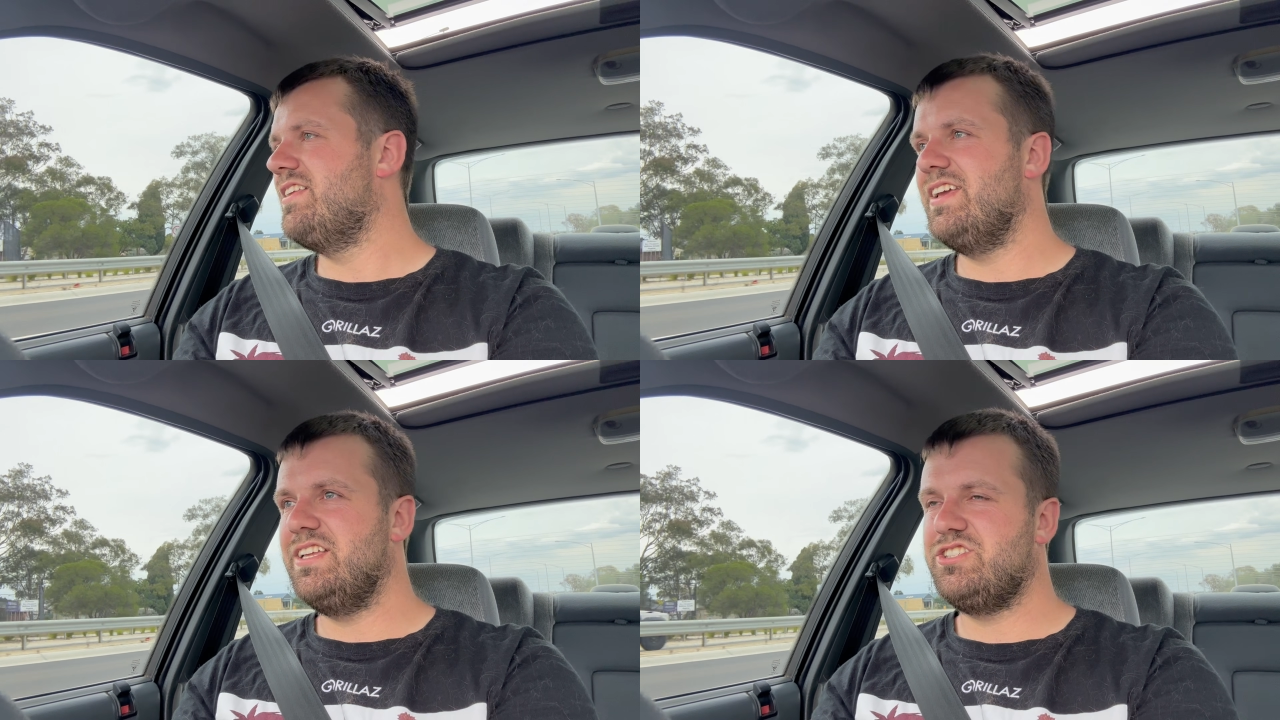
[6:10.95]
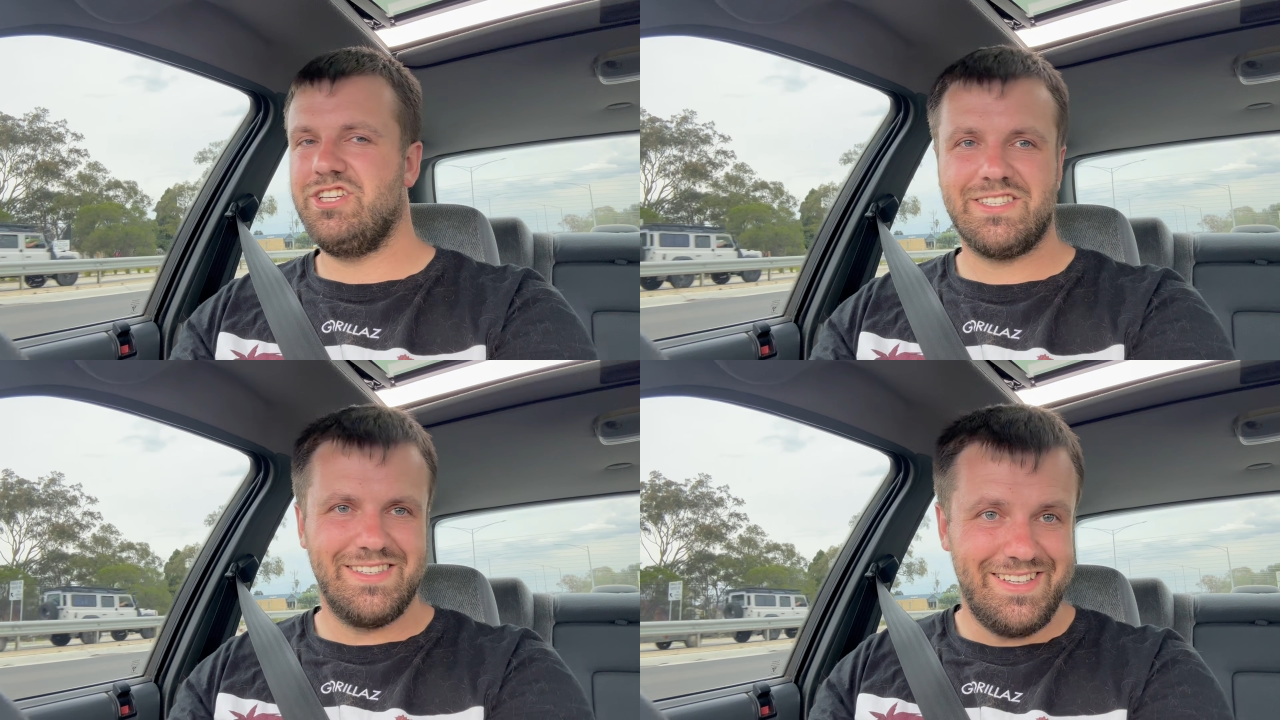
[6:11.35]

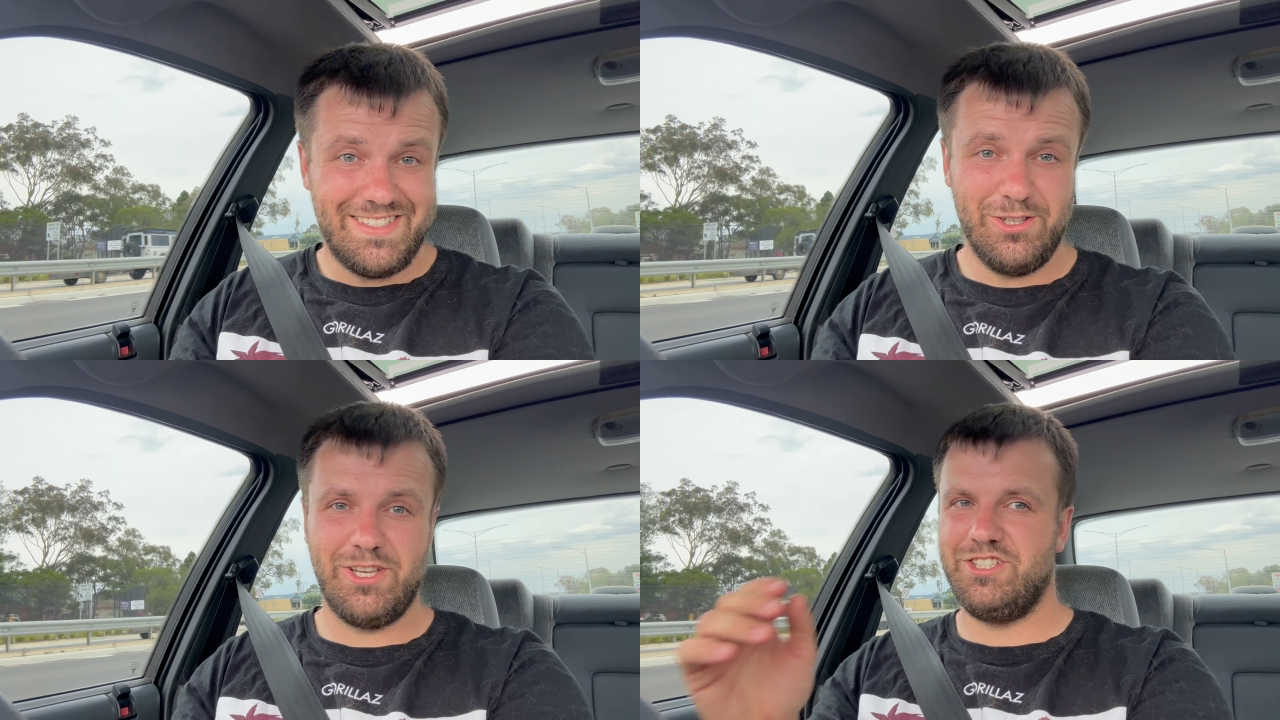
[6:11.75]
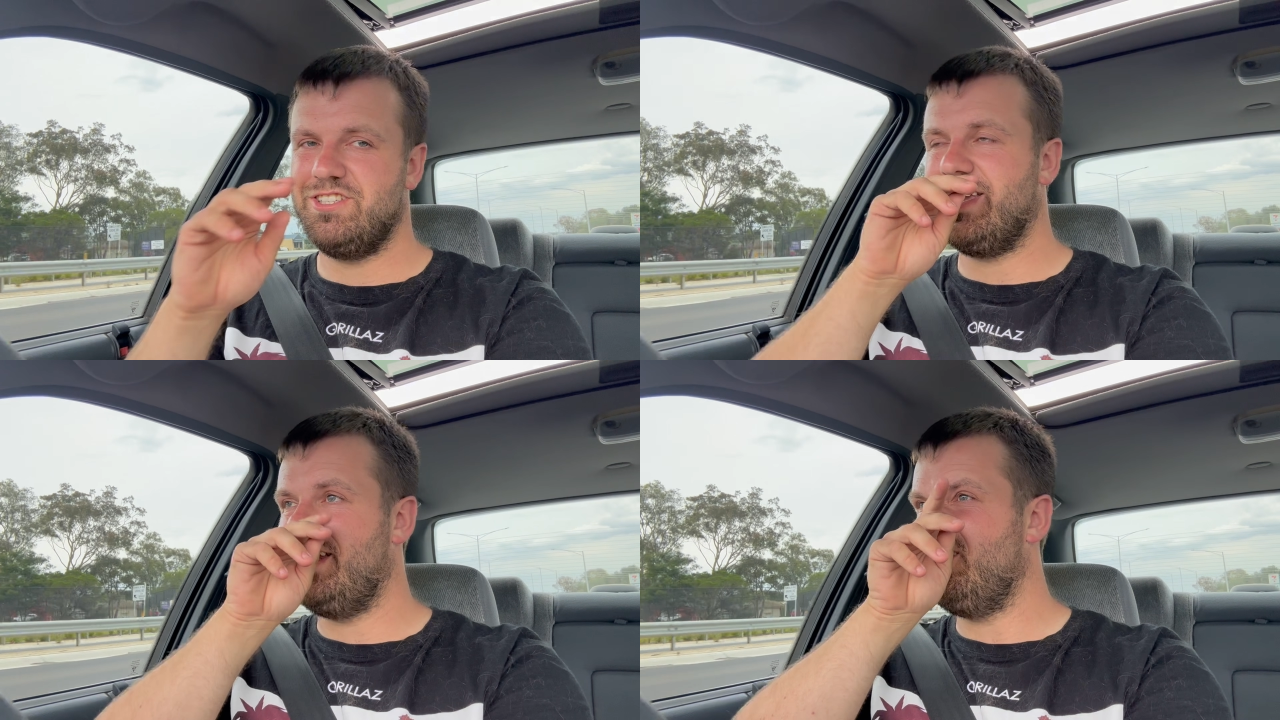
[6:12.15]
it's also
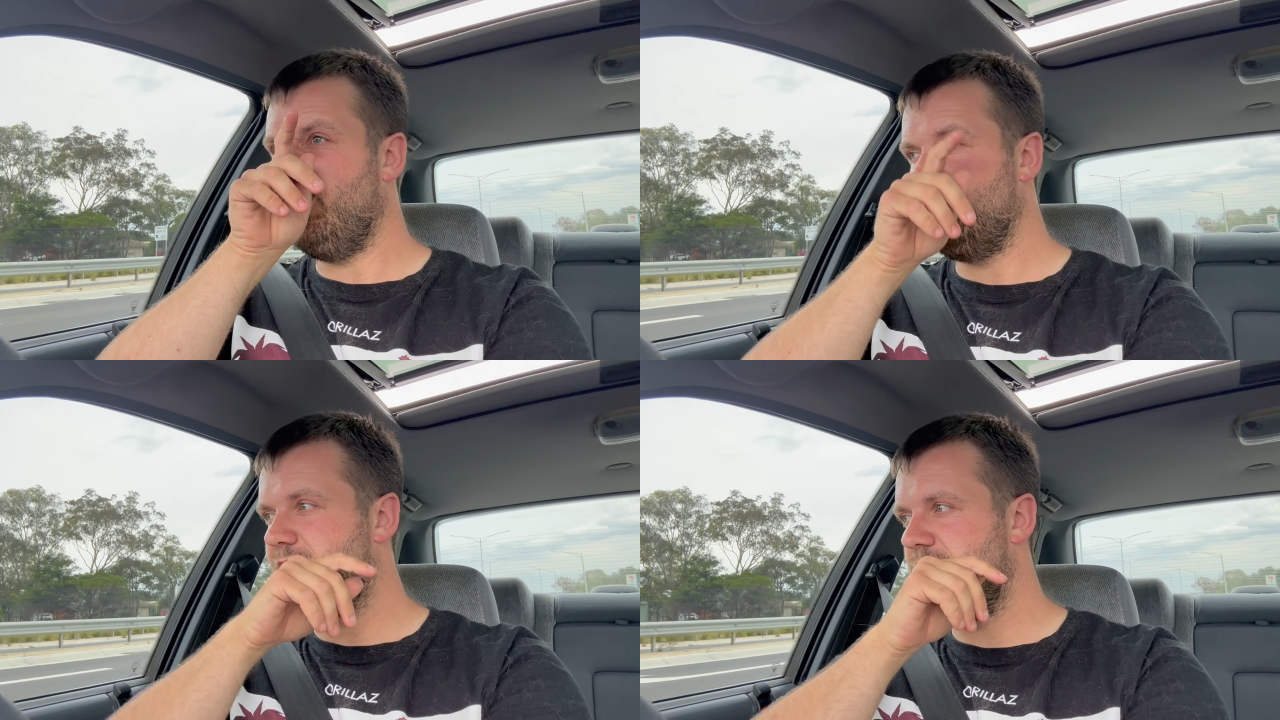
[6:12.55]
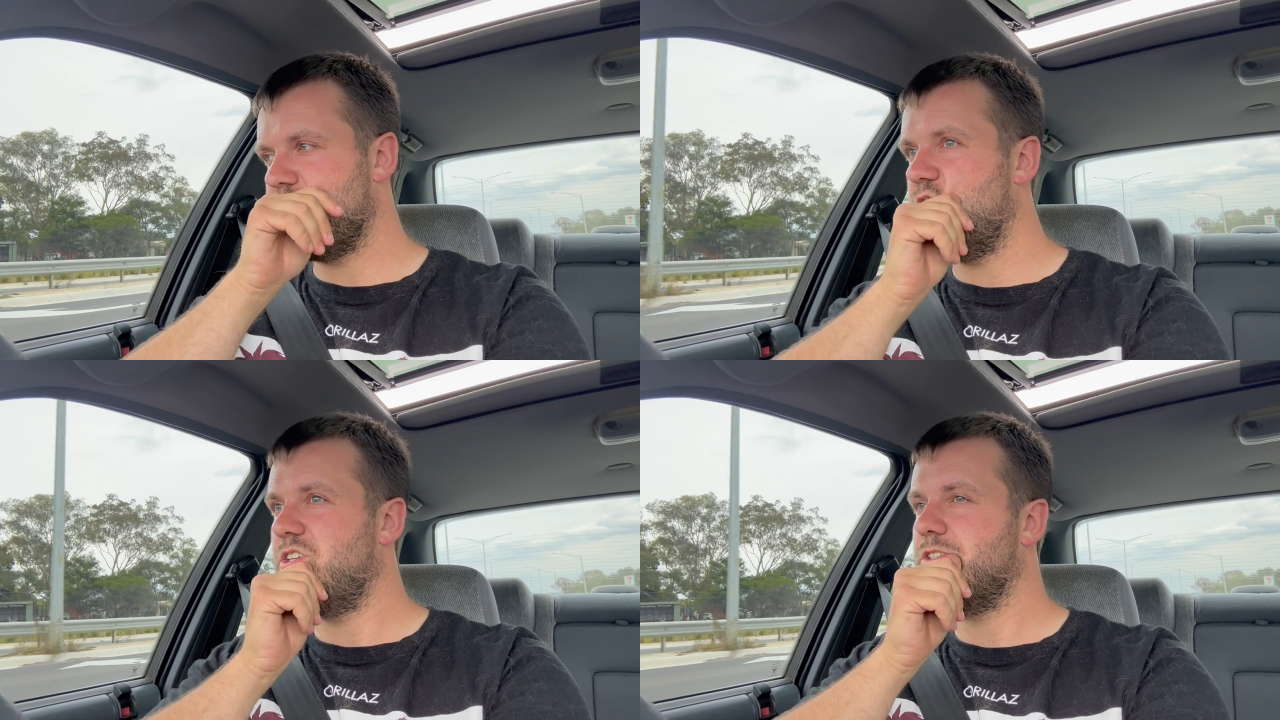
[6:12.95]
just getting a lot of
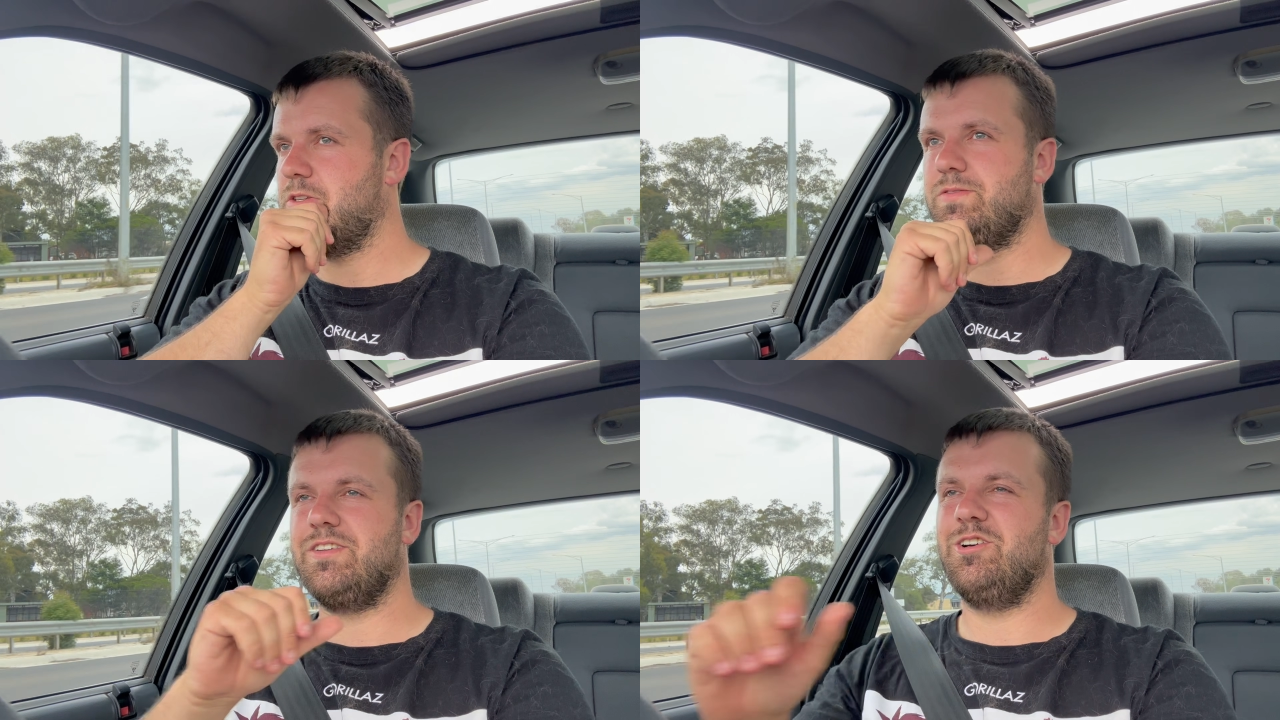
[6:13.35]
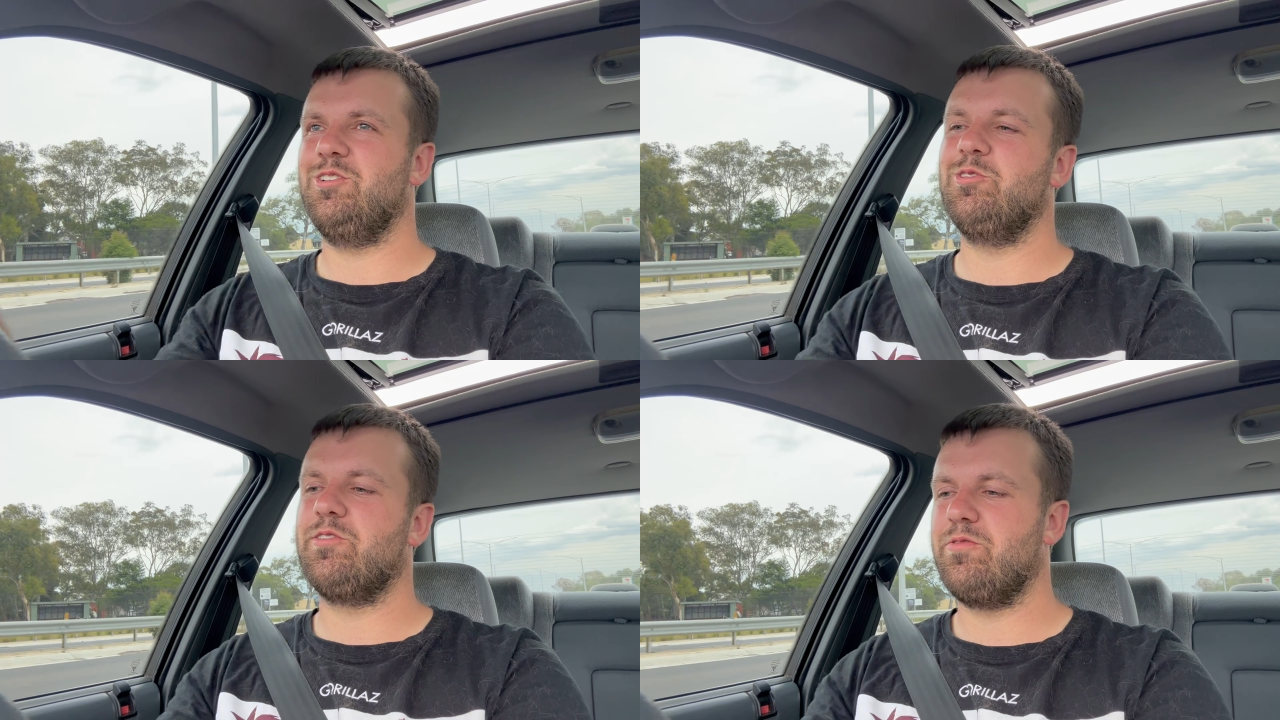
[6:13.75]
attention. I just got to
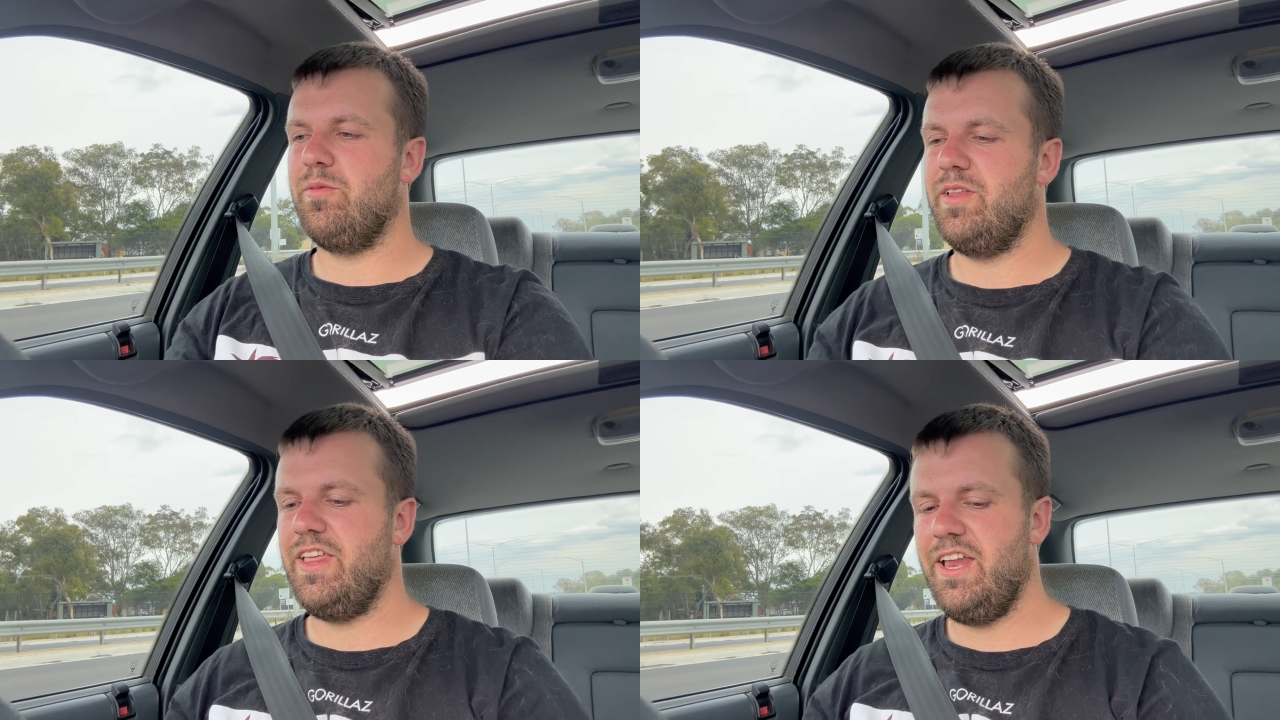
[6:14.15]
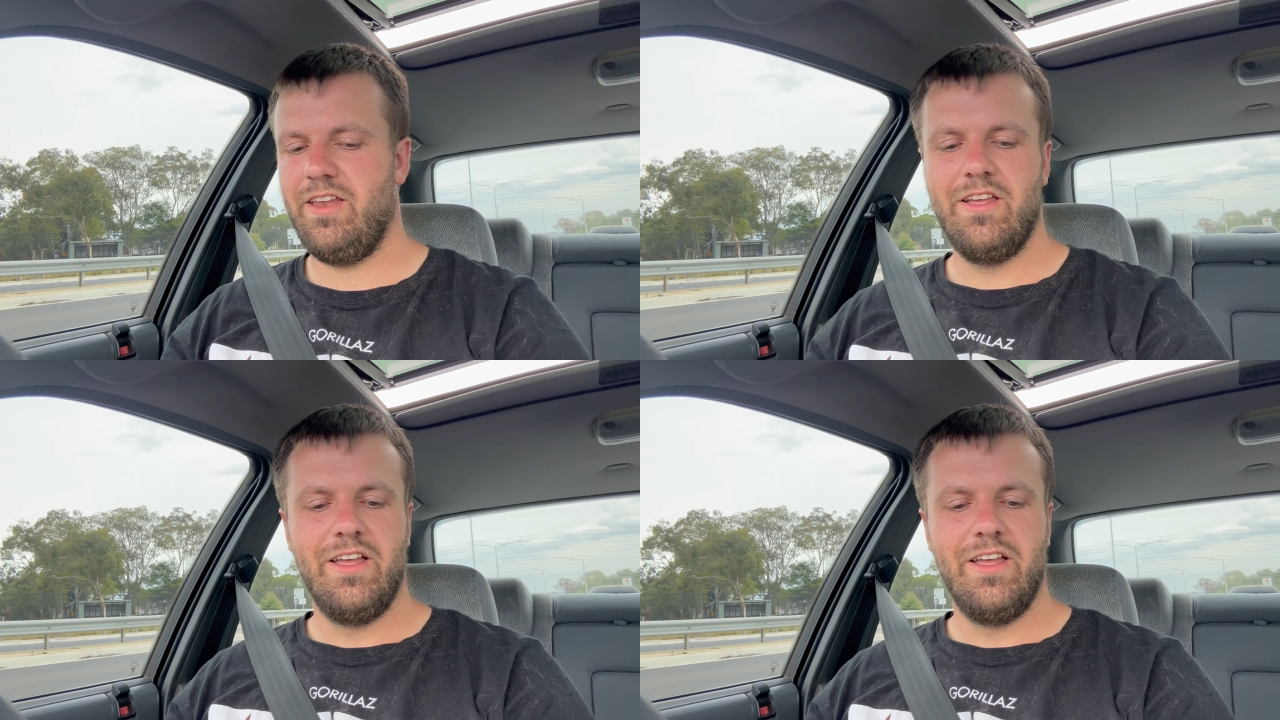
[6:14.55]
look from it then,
-*-*-
■ **Assignment**
Return every entry above word for word, and include no images.

■ **Expected answer**
[6:10.95]
[6:11.35]

[6:11.75]
[6:12.15]
it's also
[6:12.55]
[6:12.95]
just getting a lot of
[6:13.35]
[6:13.75]
attention. I just got to
[6:14.15]
[6:14.55]
look from it then,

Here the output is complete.